While many people believe that the credit crunch has been contained, the sad fact is that it has cost a globally $7.7 trillion dollars in stock market value since October. Some even say more than that, speaking of $8.6TN. A reason why we shouldn’t expect the mainstream media to air any interviews of desperate borrowers and investors who supplied the funds to fuel a housing boom turned into bust. If they would they would freeze the markets instantly. It is very bad out there. Truth to be told, the subprime losses already outweigh ‘The Great Depression’. While it may not be very obvious at this stage, Wall Street is bracing for a wave of fury over subprimes.

If you remember well, Greenspan was utterly confident in the housing boom and applauding the so-called new financial instruments, telling us that they helped stabilize the market volatility. Back to present, today Bernanke speaks a different language and warns us that broad economy is worsening…

… The Fed chief told senators the “virtual shutdown” of the market for subprime mortgages given to people with blemished credit histories or low incomes — and a reluctance by skittish lenders to make “jumbo” home loans exceeding $417,000 — have aggravated problems in the housing market. “Further cuts in homebuilding and in related activities are likely,” he said….

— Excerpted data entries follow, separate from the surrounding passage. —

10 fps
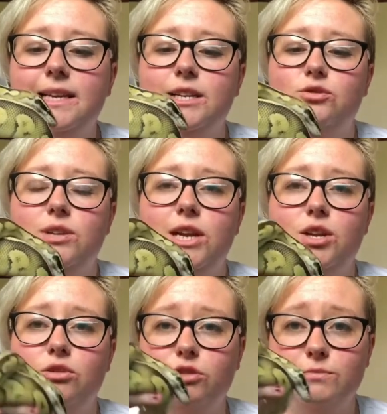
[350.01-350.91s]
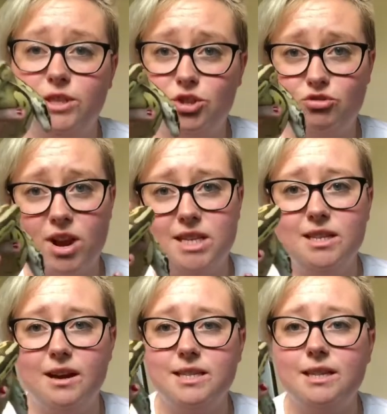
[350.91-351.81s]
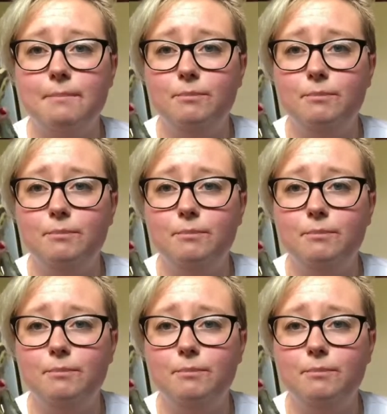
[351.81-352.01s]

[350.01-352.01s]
literally looked me straight in the eyes and then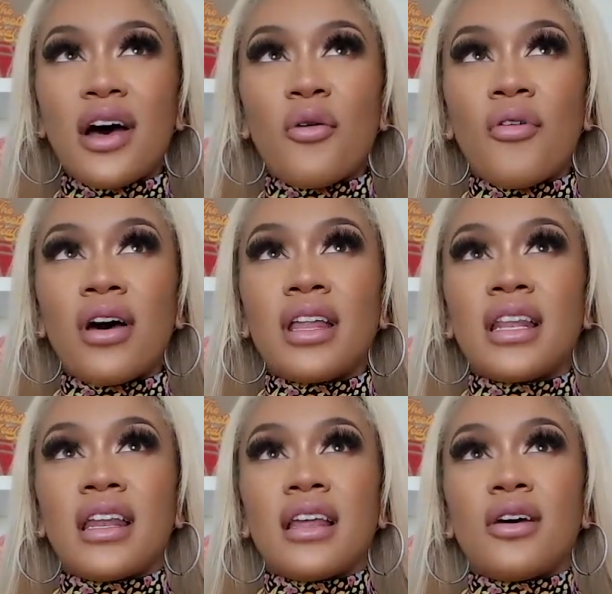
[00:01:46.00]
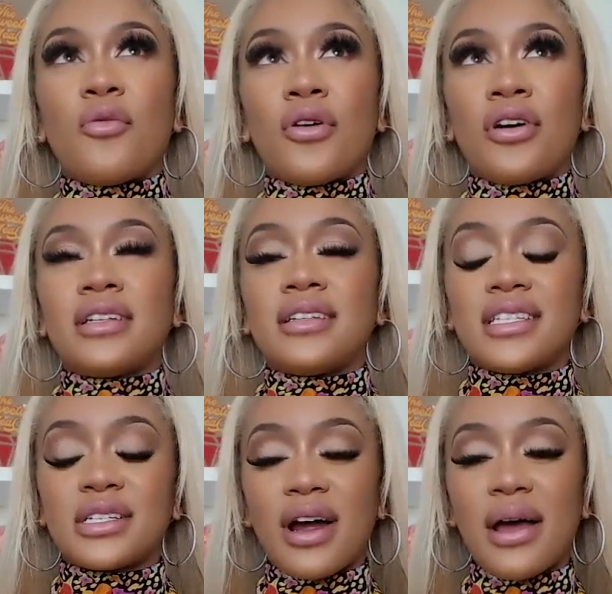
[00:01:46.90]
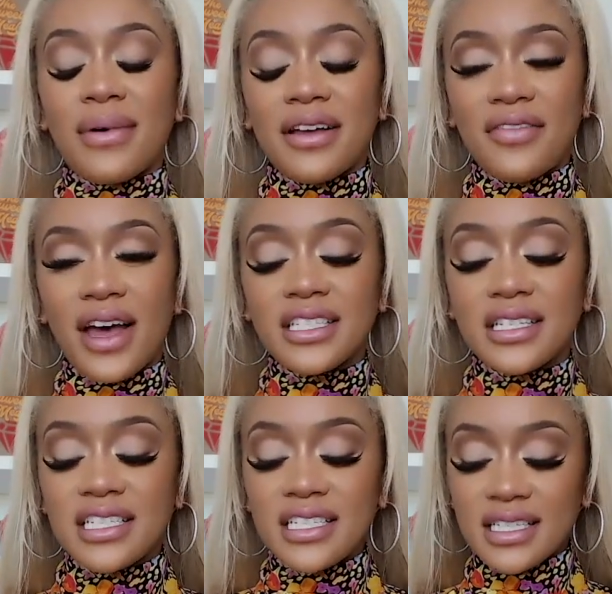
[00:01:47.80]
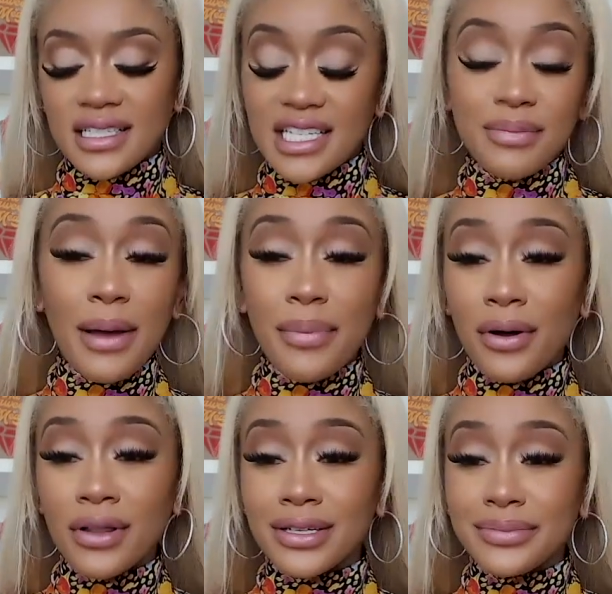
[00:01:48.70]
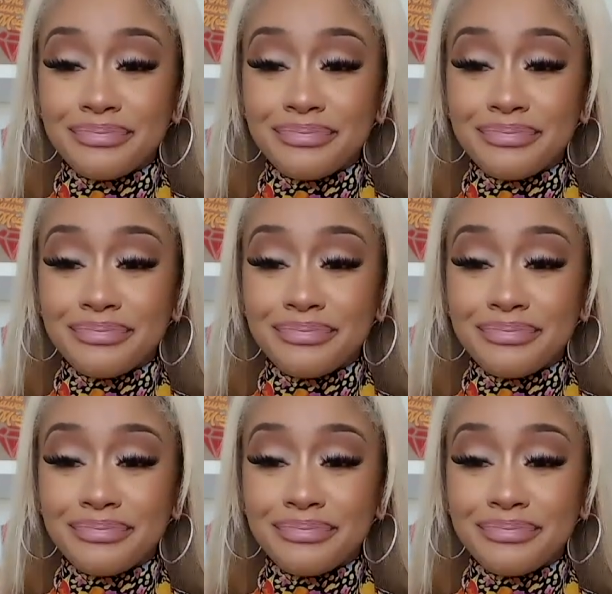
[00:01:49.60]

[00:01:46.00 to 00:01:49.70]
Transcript: one word to describe my fashion. It's bipolar.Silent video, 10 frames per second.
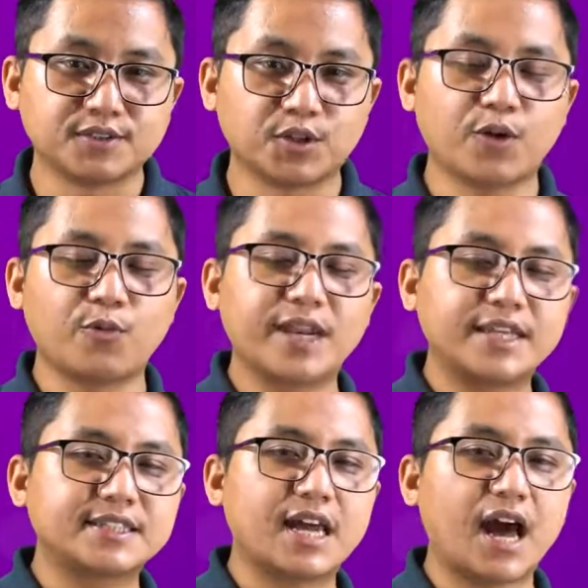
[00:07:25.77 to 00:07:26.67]
So when I
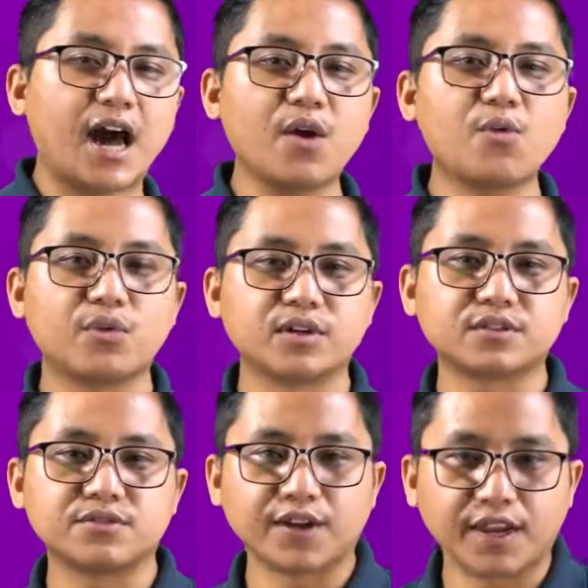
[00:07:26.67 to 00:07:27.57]
say I
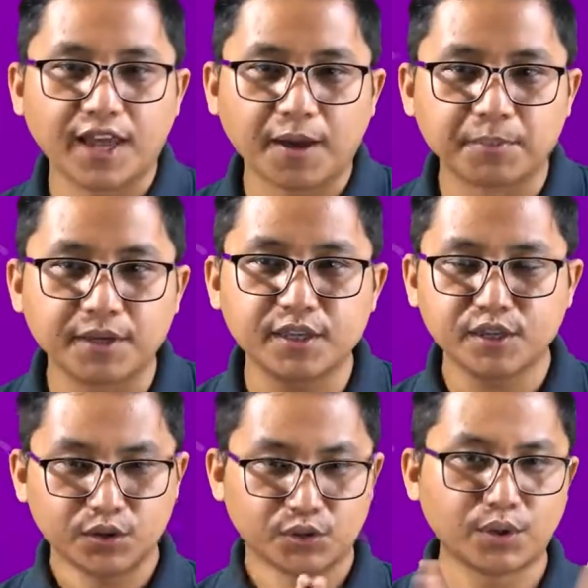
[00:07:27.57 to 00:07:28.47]
was very happy,
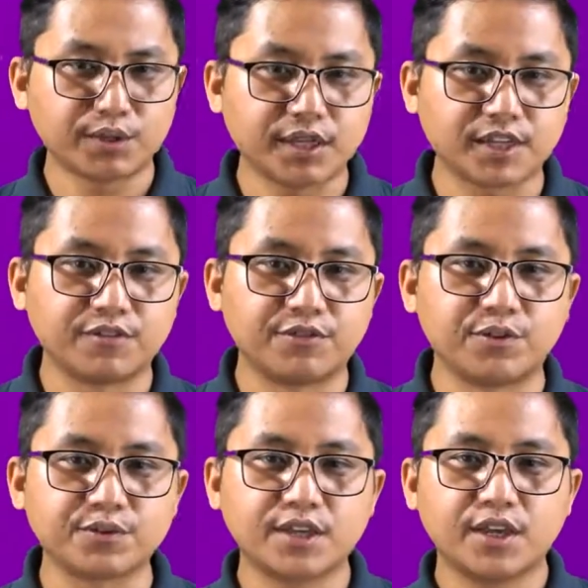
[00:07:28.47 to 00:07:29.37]
don't get
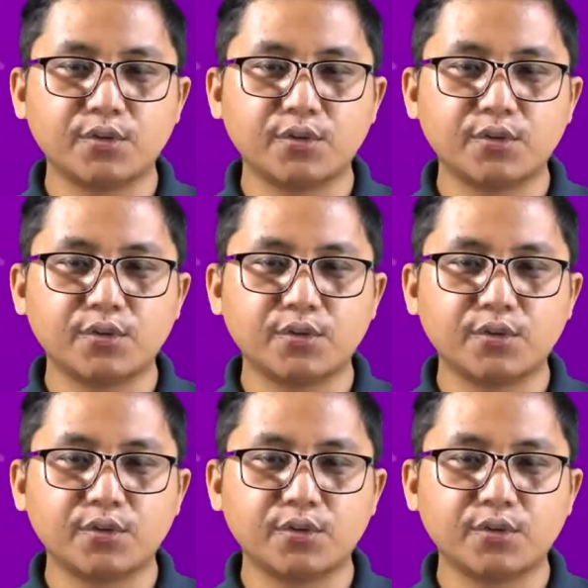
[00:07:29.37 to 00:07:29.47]
confused.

Though the Fed chairman insists that there is no recession, just a sluggish growth which will be countered by the the impacts of the Fed’s rate cuts and the $168 billion economic stimulus package of tax rebates…. honestly can you believe that? Who is paying for the banks’ bailout and where do you think this stimulus package actually comes from: the treasury… it is all new DEBTS for the taxpayers!! We are merely delaying our day of reckoning and its ensuing fury tsunami.

What we’re seeing is a repeat of the S&L Crisis. Why? Because those who draft the regulations leave loopholes on purposes that suit their interests. Today they want us to believe that they are rescuing the market while in fact they are covering-up their own losses and underlying scandals. There is a book available for free on the net currently and titled: ‘The Bubble That Broke The world’, the story of a investment craze and easy money that led to the infamous 1929 crash. Nothing has changed and real changes will come when economics 101 will be taught in high school.

The cherry on t cake this week was most likely the speech given by Elliot Spitzer. He pointed to Federal agency that made it all worse for unwary borrowers. He explained:

The administration accomplished this feat through an obscure federal agency called the Office of the Comptroller of the Currency, or OCC. The OCC has been in existence since the Civil War. Its mission is to ensure the fiscal soundness of national banks. For 140 years, the OCC examined the books of national banks to make sure they were balanced, an important but uncontroversial function. But a few years ago, for the first time in its history, the OCC was used as a tool against consumers…. In 2003, during the height of the predatory lending crisis, the OCC invoked a clause from the 1863 National Bank Act to issue formal opinions pre-empting all state predatory lending laws, thereby rendering them inoperative against national banks. The OCC also promulgated new rules that prevented states from enforcing any of their own consumer protection laws against national banks. The federal government’s actions were so egregious and so unprecedented that all 50 state attorneys general, and all 50 state banking superintendents, actively fought the new rules.

But the unanimous opposition of the 50 states did not deter, or even slow, the Bush administration in its goal of protecting the banks. In fact, when my office opened an investigation in 2005 of possible discrimination in mortgage lending by a number of banks, including national banks, the OCC filed a federal lawsuit to stop the investigation against the national banks.

Throughout our battles with the OCC and the banks, the mantra of the banks and their defenders was that efforts to curb predatory lending would deny access to credit to the very consumers the states were trying to protect. But the curbs we sought on predatory and unfair lending would have in no way jeopardized access to the legitimate credit market for appropriately priced loans. Instead, they would have stopped the scourge of predatory lending practices that have resulted in countless thousands of consumers losing their homes and put our economy in a precarious position…

All this for the love of money?

Greed is a bottomless pit, which exhausts the person in an endless effort to satisfy the need without ever reaching satisfaction. — Erich Fromm 1900-1980, American Psychologist.

So where does it leave us?

Oh yes, the SEC Probes Dozens of Subprime Lenders, teaming with the FBI, the regulator wants to determine whether the crisis is criminal. To know whether we should hold our breath, let’s make a quick reality check… how many people involved in the Enron or the Worldcom cases are in jail today?